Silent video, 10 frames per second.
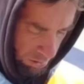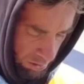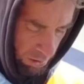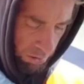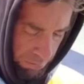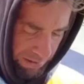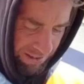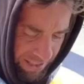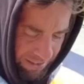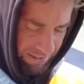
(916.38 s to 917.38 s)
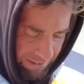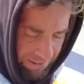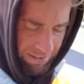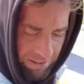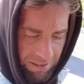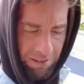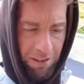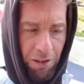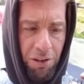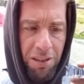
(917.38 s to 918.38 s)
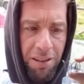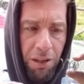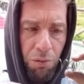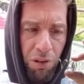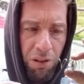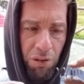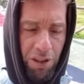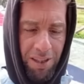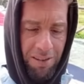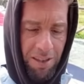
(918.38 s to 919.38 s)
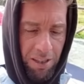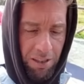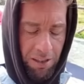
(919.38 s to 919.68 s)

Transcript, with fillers: Tengo que pensar de dónde saco un resorte así.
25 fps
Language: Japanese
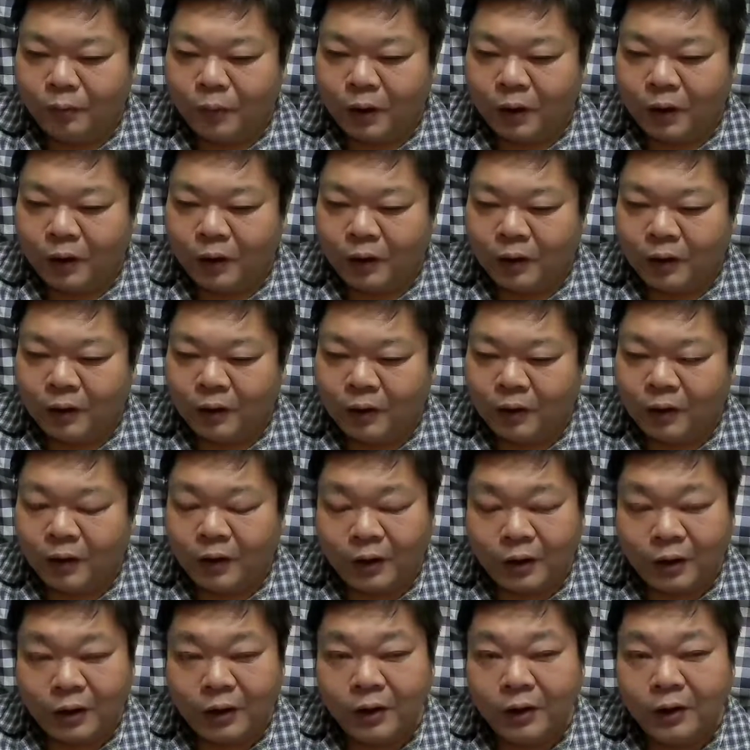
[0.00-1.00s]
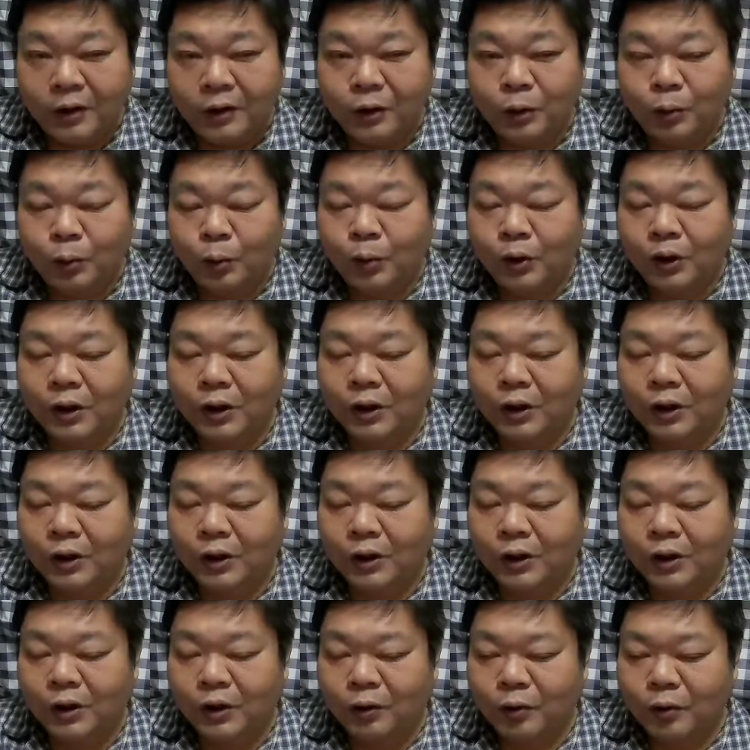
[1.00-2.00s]
うまあね将
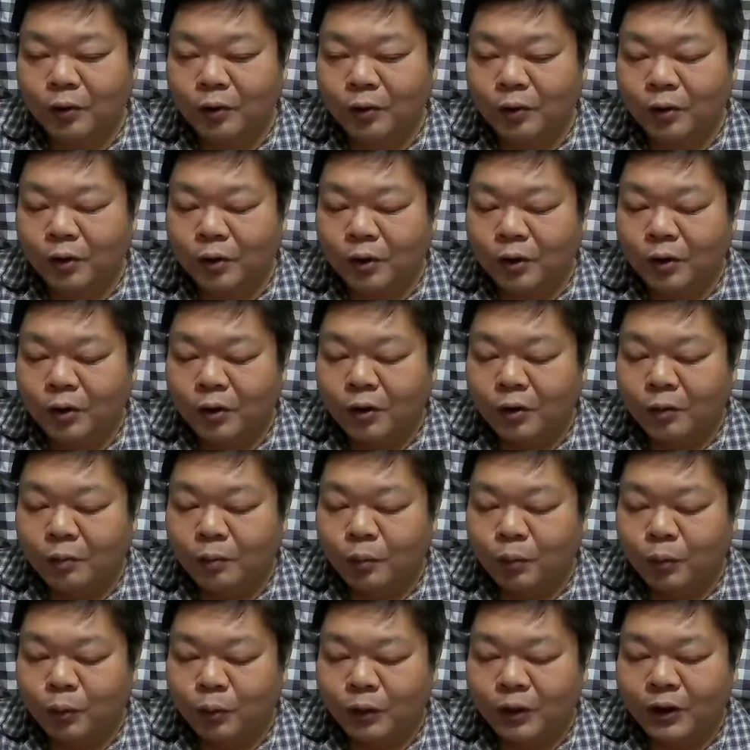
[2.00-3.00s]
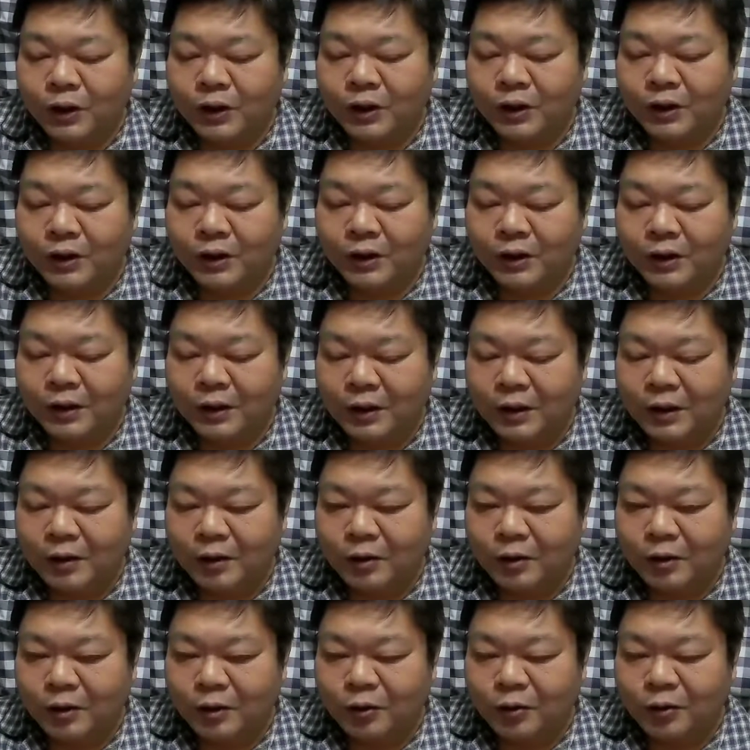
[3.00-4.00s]
棋のプロ棋士
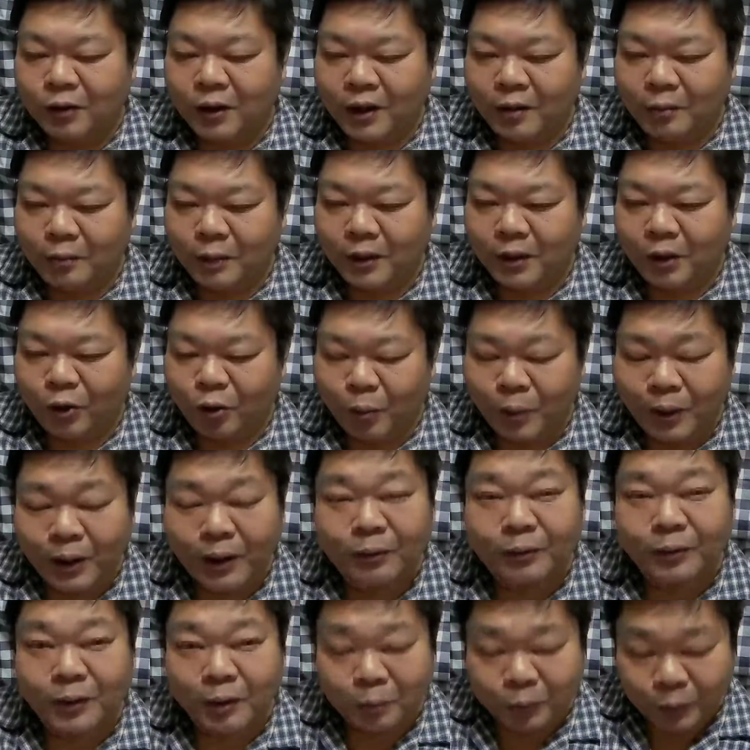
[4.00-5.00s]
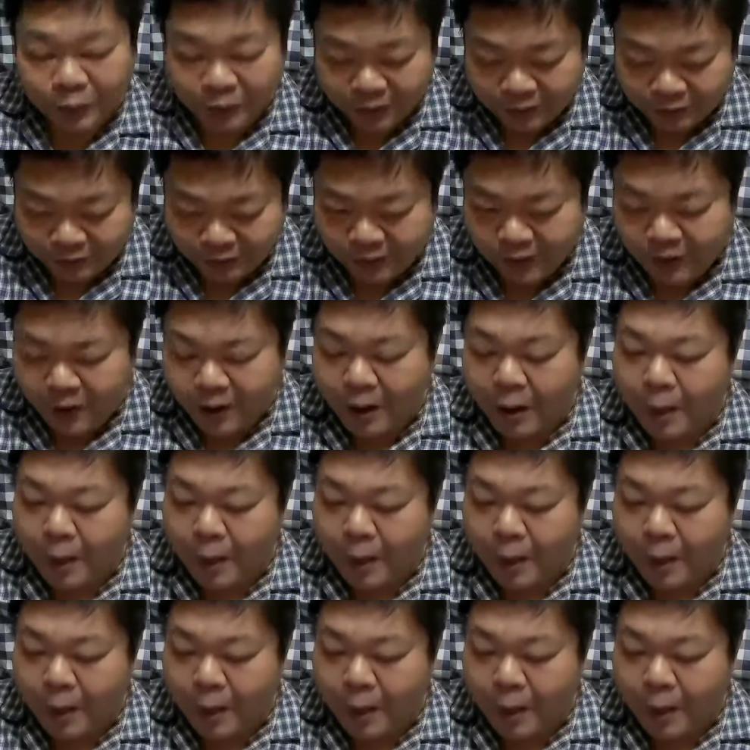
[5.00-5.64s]
ぐらいまで読めなくてもですね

### WHAT THE EXERCISE ASKS:
Pictures are to be excluded; all other material must be transcribed exactly.

### ANSWER AREA:
Silent video, 10 frames per second.
(916.38 s to 917.38 s)
(917.38 s to 918.38 s)
(918.38 s to 919.38 s)
(919.38 s to 919.68 s)

Transcript, with fillers: Tengo que pensar de dónde saco un resorte así.
25 fps
Language: Japanese
[0.00-1.00s]
[1.00-2.00s]
うまあね将
[2.00-3.00s]
[3.00-4.00s]
棋のプロ棋士
[4.00-5.00s]
[5.00-5.64s]
ぐらいまで読めなくてもですね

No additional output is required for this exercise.